Barroso zappelt
Barroso-Wiederwahl erst mit Lissabon-Vertrag?
Merkel und Sarkozy haben Barroso damit eigentliche eine Abfuhr erteilt. Der konservative Kommissionschef hatte am Mittwoch auf seine umgehende Wiederernennung gepocht: "Die Mitgliedstaaten haben auf dem EU-Gipfel im Dezember vereinbart, dass das Verfahren zur Einsetzung der neuen Kommission nach der Europawahl unverzüglich eingeleitet wird", sagte er in Brüssel. Demnach müsste die Nominierung des neuen Präsidenten schon auf dem kommenden EU-Gipfel erfolgen. Die Europäische Volkspartei, die bei der Europawahl wieder stärkste Kraft geworden ist, hat Barroso schon zu ihrem Kandidaten gemacht.
Frankreich und Deutschland unterstützten die Bewerbung Barrosos uneingeschränkt, sagte Sarkozy am Donnerstag nach einem Treffen mit Merkel in Paris. Wenn sich auch die 25 übrigen Staats- und Regierungschefs hinter ihn stellten, könnten der Rat der EU und das Europa-Parlament Barroso schon im Juli zum Kommissionschef wählen. Allerdings könnte bei einem positiven Ausgang der Volksbefragung in Irland der Reformvertrag von Lissabon in Kraft treten. "Dann wird es zu einer zweiten Entscheidung zur Nominierung des Kommissionspräsidenten kommen", erklärte Sarkozy. "Und diesmal auf der Basis des Lissabon-Vertrages."
Viele EU-Regierungen würden dies vorziehen, weil dann jedes Land einen eigenen Kommissar behalten könnte. Der aktuelle EU-Vertrag von Nizza sieht eine Verkleinerung der Kommission vor.
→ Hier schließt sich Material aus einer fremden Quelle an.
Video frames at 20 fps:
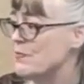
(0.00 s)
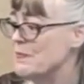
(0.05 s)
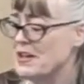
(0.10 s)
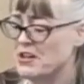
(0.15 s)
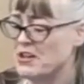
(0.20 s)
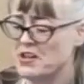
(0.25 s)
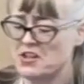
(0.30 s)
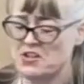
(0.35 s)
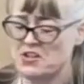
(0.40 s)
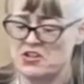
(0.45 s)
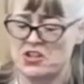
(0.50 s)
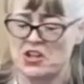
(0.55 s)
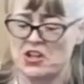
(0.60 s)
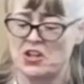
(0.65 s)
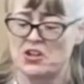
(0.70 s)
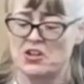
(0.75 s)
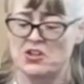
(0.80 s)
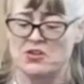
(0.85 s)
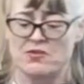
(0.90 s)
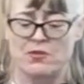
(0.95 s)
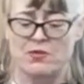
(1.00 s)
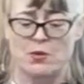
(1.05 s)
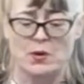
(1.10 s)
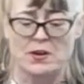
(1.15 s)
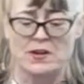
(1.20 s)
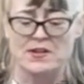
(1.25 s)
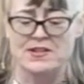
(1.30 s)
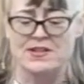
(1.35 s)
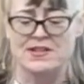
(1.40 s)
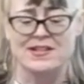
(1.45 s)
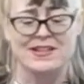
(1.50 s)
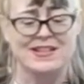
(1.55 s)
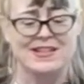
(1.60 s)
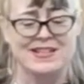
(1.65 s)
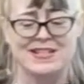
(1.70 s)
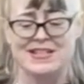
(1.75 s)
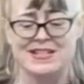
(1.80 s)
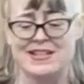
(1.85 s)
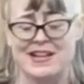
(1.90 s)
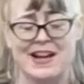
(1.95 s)
marriage, divorce
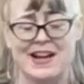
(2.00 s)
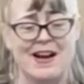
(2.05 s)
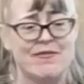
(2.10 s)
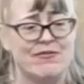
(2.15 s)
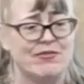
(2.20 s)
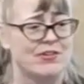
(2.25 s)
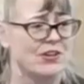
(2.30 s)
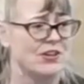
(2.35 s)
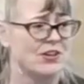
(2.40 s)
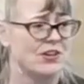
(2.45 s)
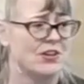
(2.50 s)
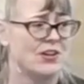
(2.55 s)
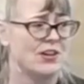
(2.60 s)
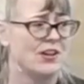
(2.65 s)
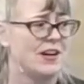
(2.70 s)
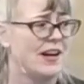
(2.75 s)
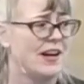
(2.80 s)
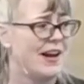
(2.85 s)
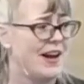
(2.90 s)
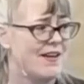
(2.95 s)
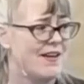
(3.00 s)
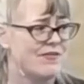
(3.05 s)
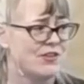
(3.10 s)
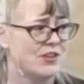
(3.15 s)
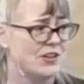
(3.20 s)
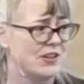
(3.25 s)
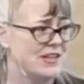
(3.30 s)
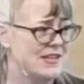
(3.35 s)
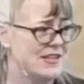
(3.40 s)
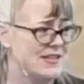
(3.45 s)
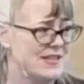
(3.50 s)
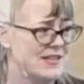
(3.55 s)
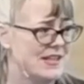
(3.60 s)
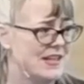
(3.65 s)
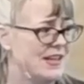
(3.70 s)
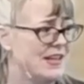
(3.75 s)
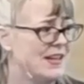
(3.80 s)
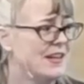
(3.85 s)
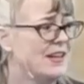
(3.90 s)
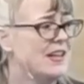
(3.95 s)
is never, ever
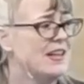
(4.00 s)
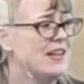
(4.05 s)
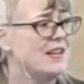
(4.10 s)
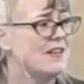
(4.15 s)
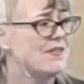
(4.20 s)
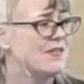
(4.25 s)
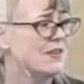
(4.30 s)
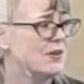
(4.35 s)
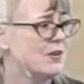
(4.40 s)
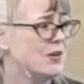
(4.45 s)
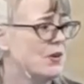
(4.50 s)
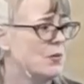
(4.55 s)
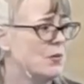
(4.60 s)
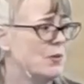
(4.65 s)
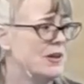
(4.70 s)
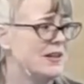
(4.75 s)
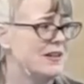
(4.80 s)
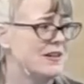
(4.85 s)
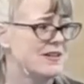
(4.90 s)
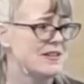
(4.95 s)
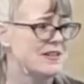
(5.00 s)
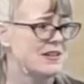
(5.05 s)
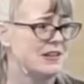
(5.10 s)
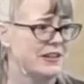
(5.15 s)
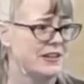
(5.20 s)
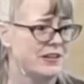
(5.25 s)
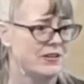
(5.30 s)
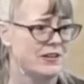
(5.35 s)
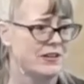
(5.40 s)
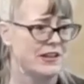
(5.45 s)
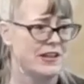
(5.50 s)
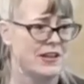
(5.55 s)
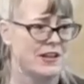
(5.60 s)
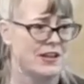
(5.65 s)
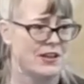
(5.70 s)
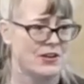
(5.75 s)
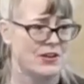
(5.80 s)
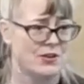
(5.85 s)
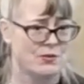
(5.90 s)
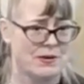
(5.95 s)
easy, even when it is clearly
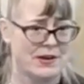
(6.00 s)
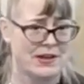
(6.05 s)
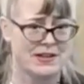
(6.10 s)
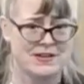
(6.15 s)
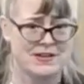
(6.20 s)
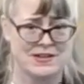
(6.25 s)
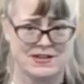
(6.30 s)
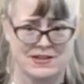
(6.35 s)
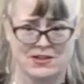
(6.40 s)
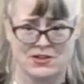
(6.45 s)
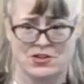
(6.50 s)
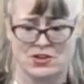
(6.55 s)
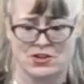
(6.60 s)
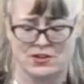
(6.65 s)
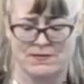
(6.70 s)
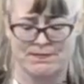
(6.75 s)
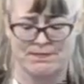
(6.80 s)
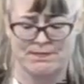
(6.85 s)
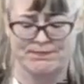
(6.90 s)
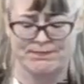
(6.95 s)
the right decision.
Barroso sieht darin jedoch die Gefahr, die Kommission werde zu einem monatelangen Schwebezustand verdammt. Ein Warten auf die EU-Reform würde zudem gegen die Vorgaben des aktuellen Vertrags verstoßen. "Man kann Entscheidungen nicht auf Basis eines Vertrags fällen, der noch gar nicht angenommen wurde", sagte.
Es gehe nicht nur um eine Person, sondern auch um Inhalte, sagte Sarkozy. Barroso müsse sich auf "ein Programm, auf Grundsätze und auf Werte" festlegen. Das Mandat Barrosos läuft im November ab; um es zu verlängern, müssen alle 27 Mitgliedstaaten der Europäischen Union zustimmen.
Gerüchte um Schäuble als deutschen EU-Kommissar
Medienberichte, Merkel wolle den deutschen Innenminister Wolfgang Schäuble als Kommissar nach Brüssel schicken, bestätigte die Kanzlerin am Donnerstag nicht. Erst werde man sich auf das Ressort einigen, bevor es um Personalfragen gehe. Sarkozy fügte hinzu, er hege große Freundschaft für Schäuble, und Frankreich werde in jedem Fall die deutsche Wahl unterstützen. Er selbst lehnte sich in der Personalfrage schon weiter aus dem Fenster: Michel Barnier, der als Spitzenkandidat der konservativen Partei UMP die Europawahl gewonnen hat, stehe "ganz oben auf meiner Liste", sagte der französische Staatschef. Barnier war Anfang des Jahrtausends bereits EU-Kommissar für Regionalpolitik und institutionelle Reformen, in Sarkozys Kabinett ist er Landwirtschaftsminister. Hoffnungen auf den Posten hatte sich auch Wirtschafts- und Finanzministerin Christine Lagarde gemacht.
Molterer als Favorit für österreichischen EU-Kommissar
In Österreich beansprucht nach der EU-Wahl die ÖVP die Besetzung des Austro-Kommissars: Für Parteichef Josef Pröll steht es gar "außer Frage", dass seine Partei nach der geschlagenen EU-Wahl den nächsten österreichischen EU-Kommissar stellen wird. "Ja, wir stellen Anspruch auf den EU-Kommissar." Aber auch hier gebe es noch keine Festlegung: "Es gibt keine Vorentscheidung über Namen oder Personen", so Pröll. Als Favorit gilt übrigens Wilhelm Molterer.